Takeaways From a Refreshing Rejection of Junk Science

If you’ve ever watched a procedural crime drama or your local news, you’ve probably seen those little numbered tents marking the location of evidence at a crime scene.  After a shooting, those evidence markers often note the location of bullet casings that were left behind.  Many defendants (real and fictional) have been convicted, in part, based on testimony from so-called firearms and toolmark experts who told the jury that a bullet casing recovered from the crime scene “matched” a gun associated with the accused.  But, based on a careful and thorough opinion by a D.C. judge, this familiar scenario may require some serious rewrites.

Last fall, in United States v. Tibbs, 2016-CF1-19431, D.C. Superior Court judge Todd E. Edelman ruled that the prosecution’s firearms and toolmark expert could not testify that a bullet casing and gun “matched”, or that the gun in question was the “source” of the bullet casing—what is known as a “source attribution” statement.  Rather, the expert would only be allowed to testify that the firearm “cannot be excluded” as the source of the casing.  In other words: “This gun might have fired that bullet, but I cannot say for sure.”  In a criminal case, where guilt must be proven beyond a reasonable doubt, this distinction is of enormous significance.

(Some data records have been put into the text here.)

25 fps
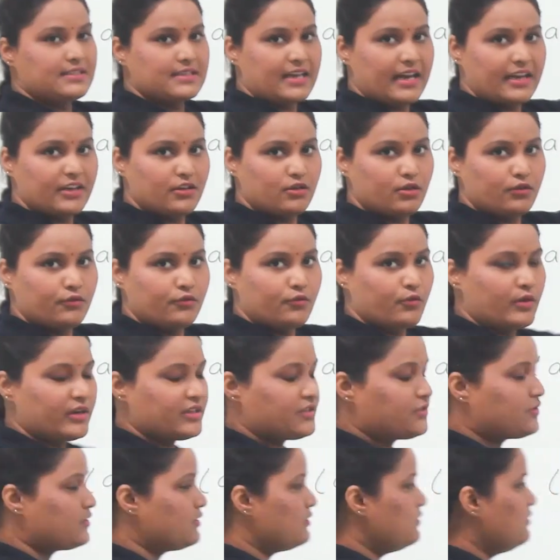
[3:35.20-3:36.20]
kind of
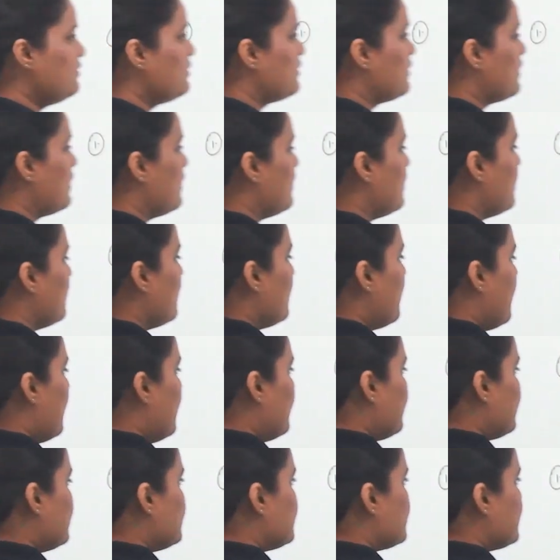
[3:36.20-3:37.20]
question,
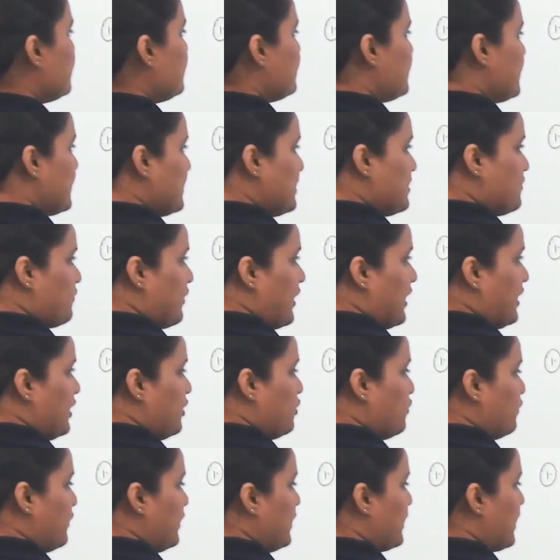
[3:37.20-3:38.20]
a resultant
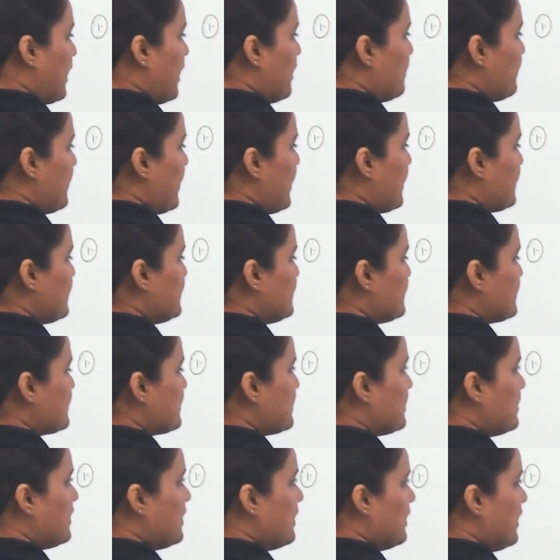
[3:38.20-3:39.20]
value will come as
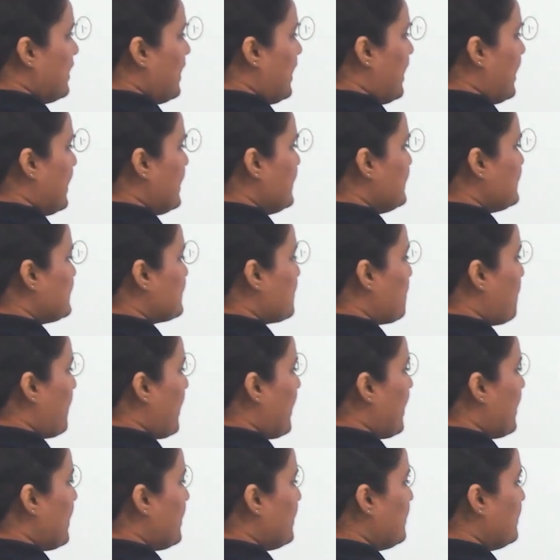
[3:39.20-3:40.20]
a
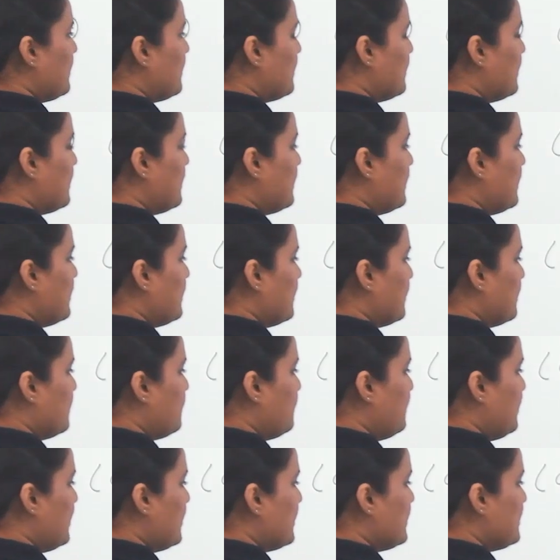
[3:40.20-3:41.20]
square
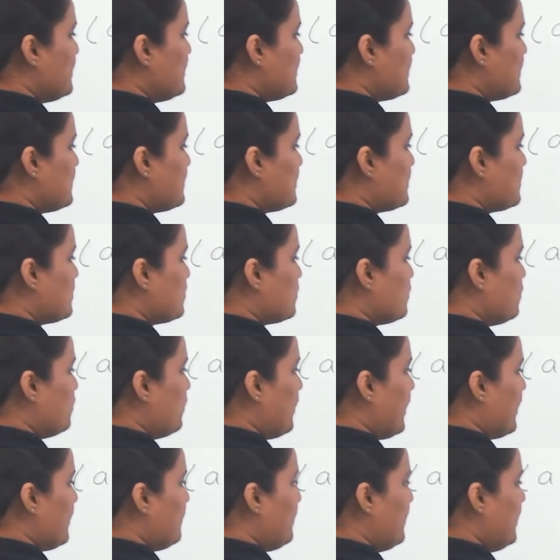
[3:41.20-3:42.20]
plus
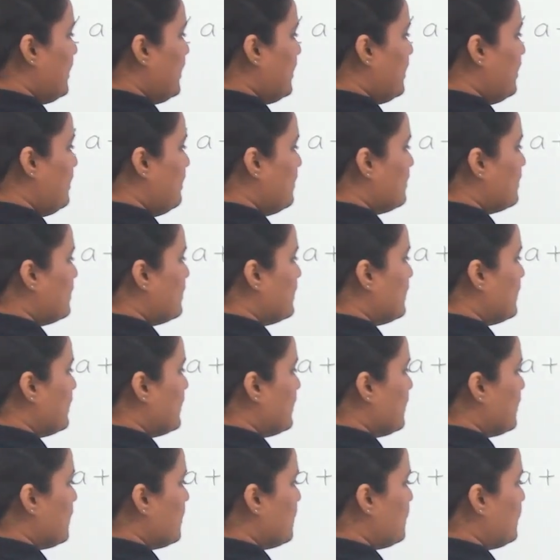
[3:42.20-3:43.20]
2ab
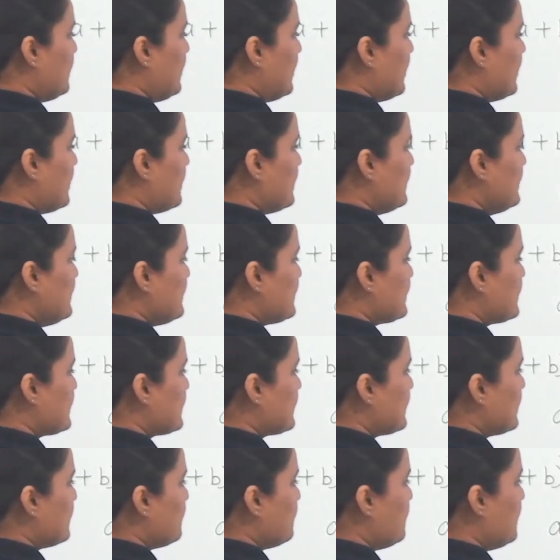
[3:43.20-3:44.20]

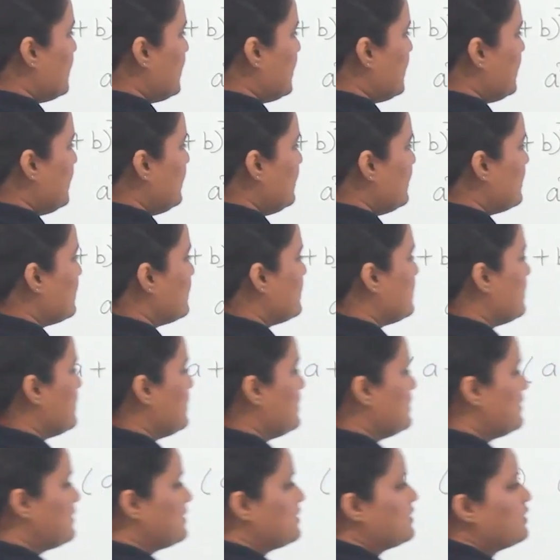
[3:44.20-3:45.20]
plus b
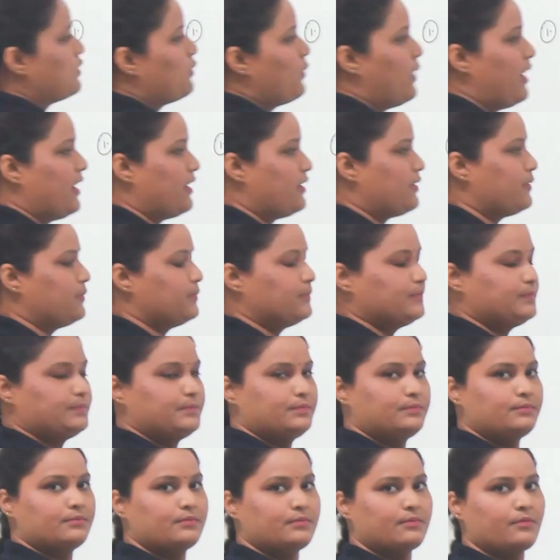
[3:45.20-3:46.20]
square.
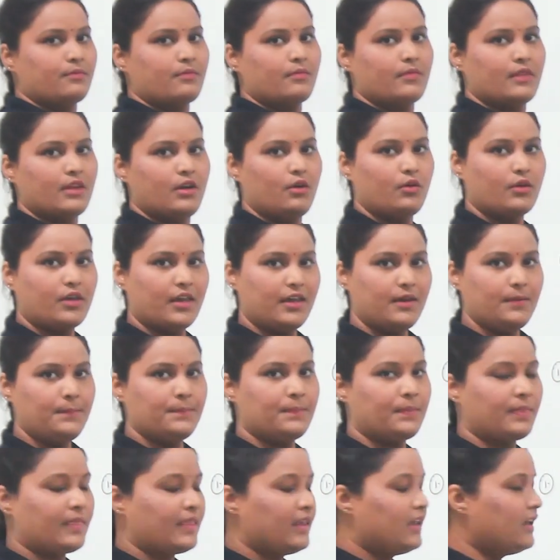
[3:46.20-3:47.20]

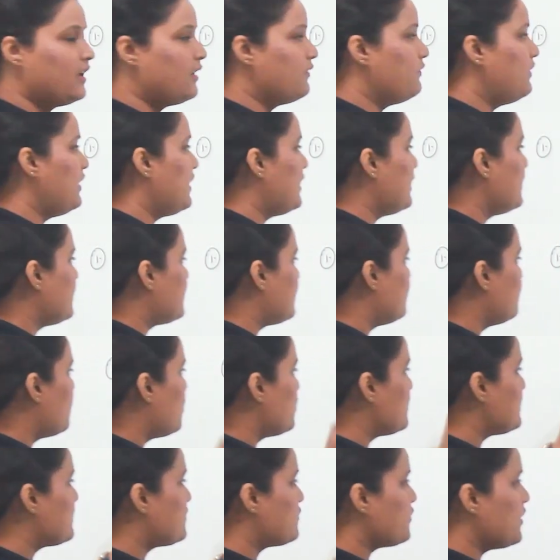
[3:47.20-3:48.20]
Okay, we can
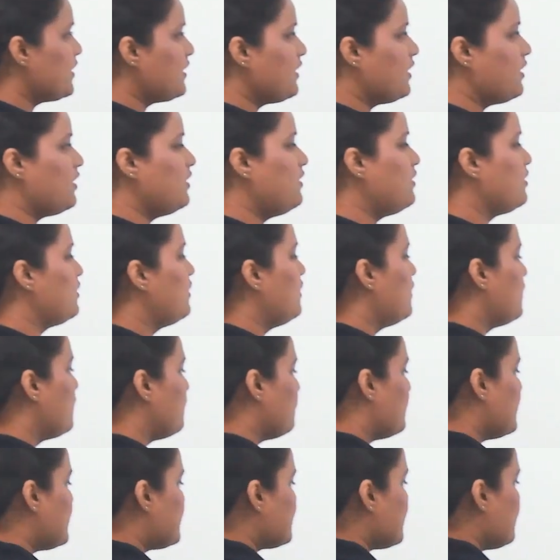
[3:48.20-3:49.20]
demonstrate it
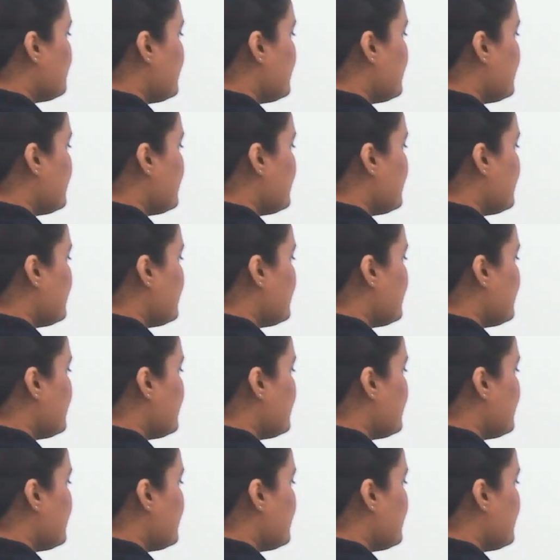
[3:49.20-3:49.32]
with some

Firearms and toolmark identification is an area of forensics based on the theory that tools used in the manufacture of firearms leave distinct markings, called “individual characteristics,” on the internal components of the gun, such as the barrel and firing pin.  When a gun is fired, the ammunition comes into contact with the internal components of the gun, and the tool markings are then transferred to the softer components of the bullet.  Experts in this field have often opined that no two firearms will produce the same microscopic markings on bullets and casings, and thus they believe they can use the toolmarks left on spent ammunition to positively identify the gun that fired it.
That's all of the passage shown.